Curiosamente, Pedro Garcias deixou de constar recentemente da lista da Comissão da Carteira Profissional de Jornalista (CCPJ), mas, ainda assim, o Público continua a identificá-lo como “jornalista e produtor de vinho no Douro“. Ora, nem mais: um jornalista, que afinal não é, a escrever apenas sobre um assunto do qual tem interesse comercial directo. Mais cristalino do que isto só certas xurrapas do Ribatejo…
Aliás, Pedro Garcias já nem é caso único no suplemento ‘Fugas’ de repórter sem carteira de jornalista. Um outro artigo desta edição é assinado por Edgardo Pacheco, apresentado como jornalista e crítico gastronómico, que também não surge na lista de profissionais da CCPJ. Similar situação parece suceder com José Augusto Moreira, que também assina no suplemento ‘Fugas’, embora conste um Augusto Moreira (CP 2339) na lista do ‘polícia’ dos jornalistas.

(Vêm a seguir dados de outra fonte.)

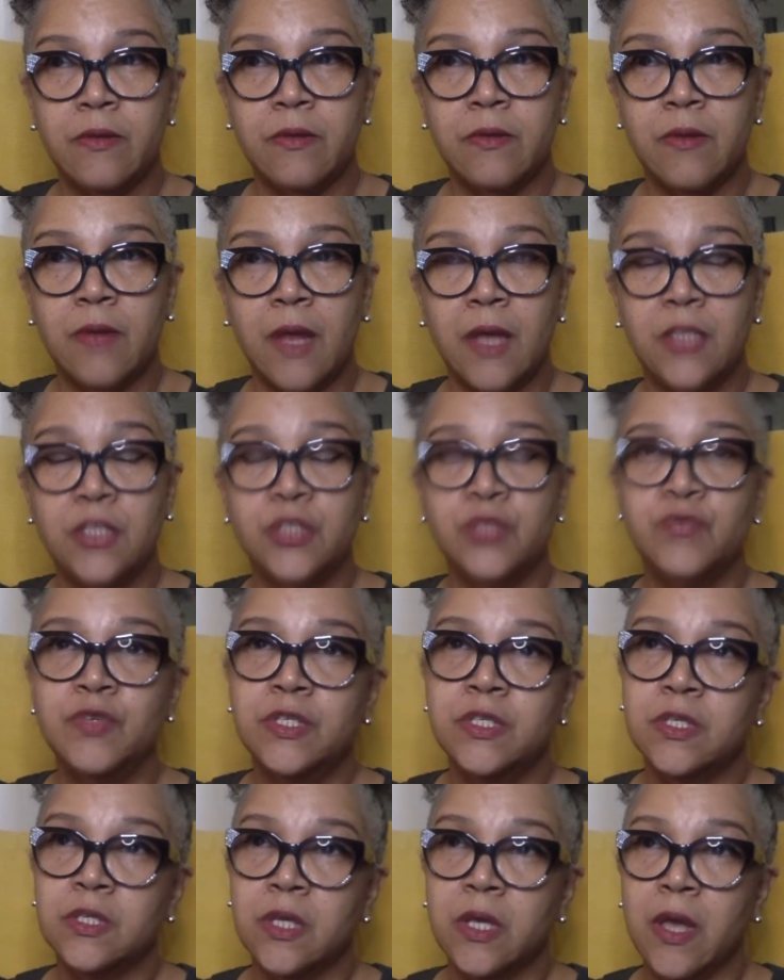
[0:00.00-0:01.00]
I just
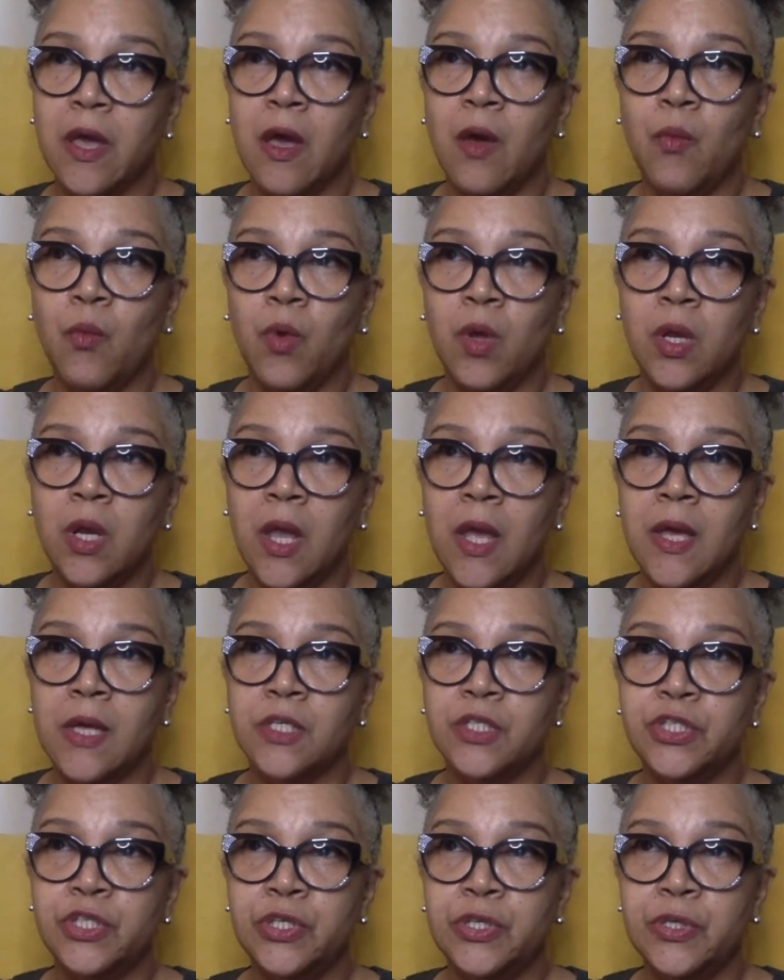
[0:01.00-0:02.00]
recently got one
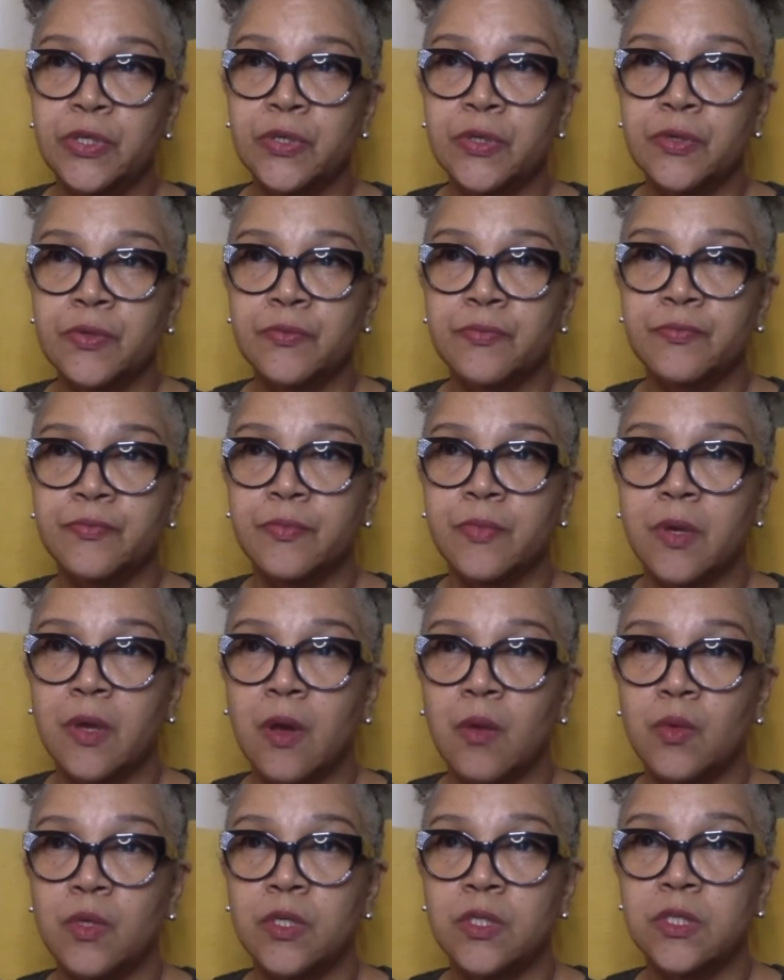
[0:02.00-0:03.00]
last year. I
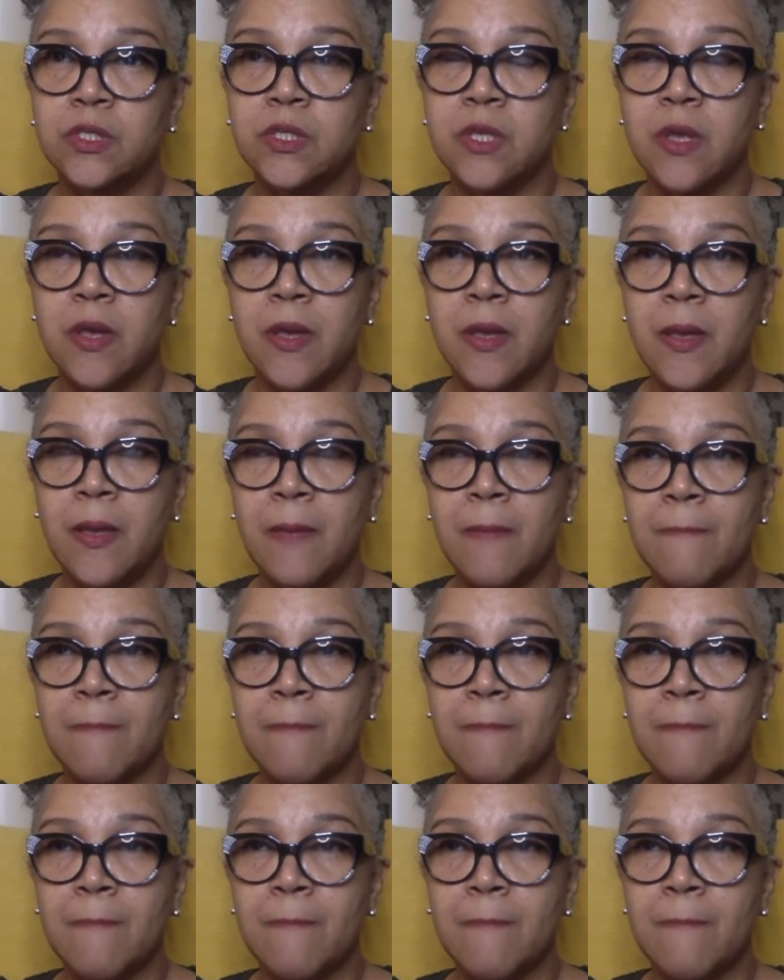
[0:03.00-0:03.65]
want to say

Logo a seguir, na página 32, encontramos um artigo de quase duas páginas sobre “A noite em que o Barca Velha fez prova entre as estrelas”, com ‘Barca Velha’ escrito a azul em letras garrafais. Aqui, o jornalista que “viajou a convite da Casa Ferreirinha” é nada mais nada menos que o Manuel Carlos Carvalho (CP 963) para a CCPJ, mas que insiste em assinar como Manuel Carvalho. Pouca importância tem isso quando se constata que estamos perante o antigo director do Público, o grande iniciador da ‘mercantilização’ do jornal da Sonae, e que escreve logo na entrada do artigo que “o Barca Velha de 1999 deu mais um pequeno empurrão à imagem do vinho português no Mundo”. Pergunta de algibeira: quem produz o Barca Velha? Correcto: a Casa Ferreirinha. Quando a Sonae já nem tem dinheiro para custear despesas de deslocação até Vila Nova de Foz Côa…

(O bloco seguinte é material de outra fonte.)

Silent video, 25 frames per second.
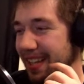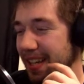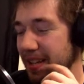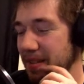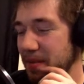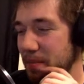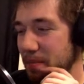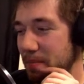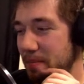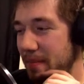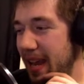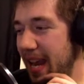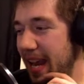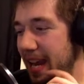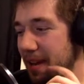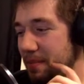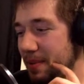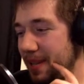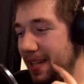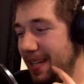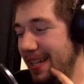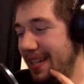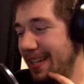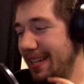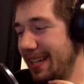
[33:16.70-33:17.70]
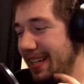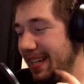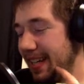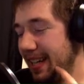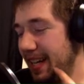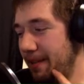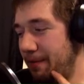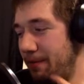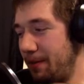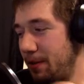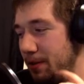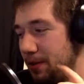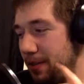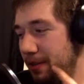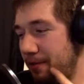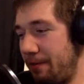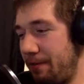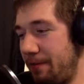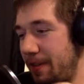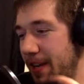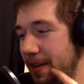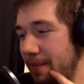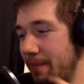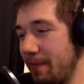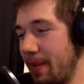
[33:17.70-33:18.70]
Maybe. If you
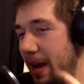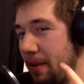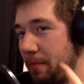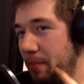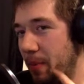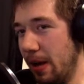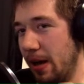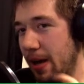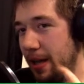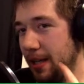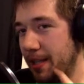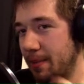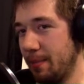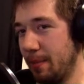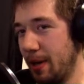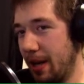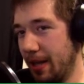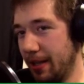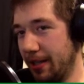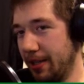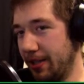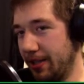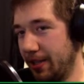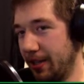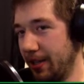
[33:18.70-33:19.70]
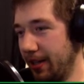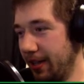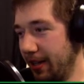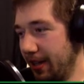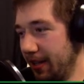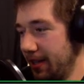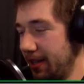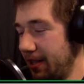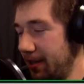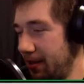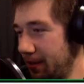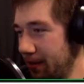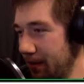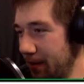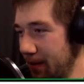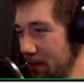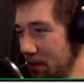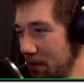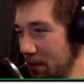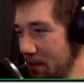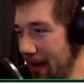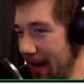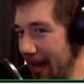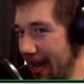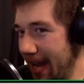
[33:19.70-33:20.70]
defeat my boss monster,
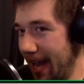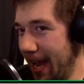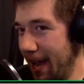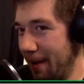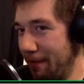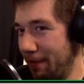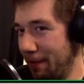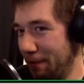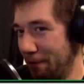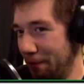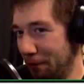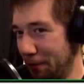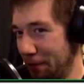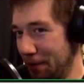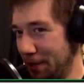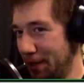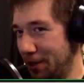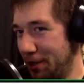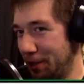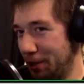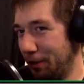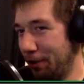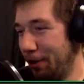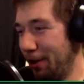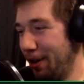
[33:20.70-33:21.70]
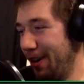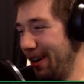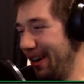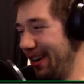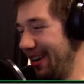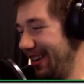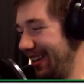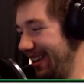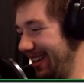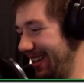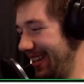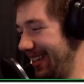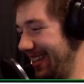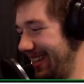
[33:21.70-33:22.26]
you may have a free draw.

Este didáctico suplemento do Público – mais no sentido comercial do termo e não tanto de enologia – termina com diversas páginas recheadas de ‘sugestões’ de vinhos para oferecer este Natal, quase rivalizando com um qualquer folheto do Continente, tantas são as garrafas sugeridas pelos críticos. Também não teria nada de mal se se assumisse que, de conteúdos jornalísticos, tem pouco. Já de “promoção”, tem muito. E nem se trata de um caso de gato escondido com rabo de fora, que isso é para mim, e nem sempre por estar em ‘fugas’. Na verdade, com três viagens pagas a jornalistas na mesma edição, o gato está todo à vista. Rabo, patas, cabeça, dorso, pêlo, entranhas, tudo.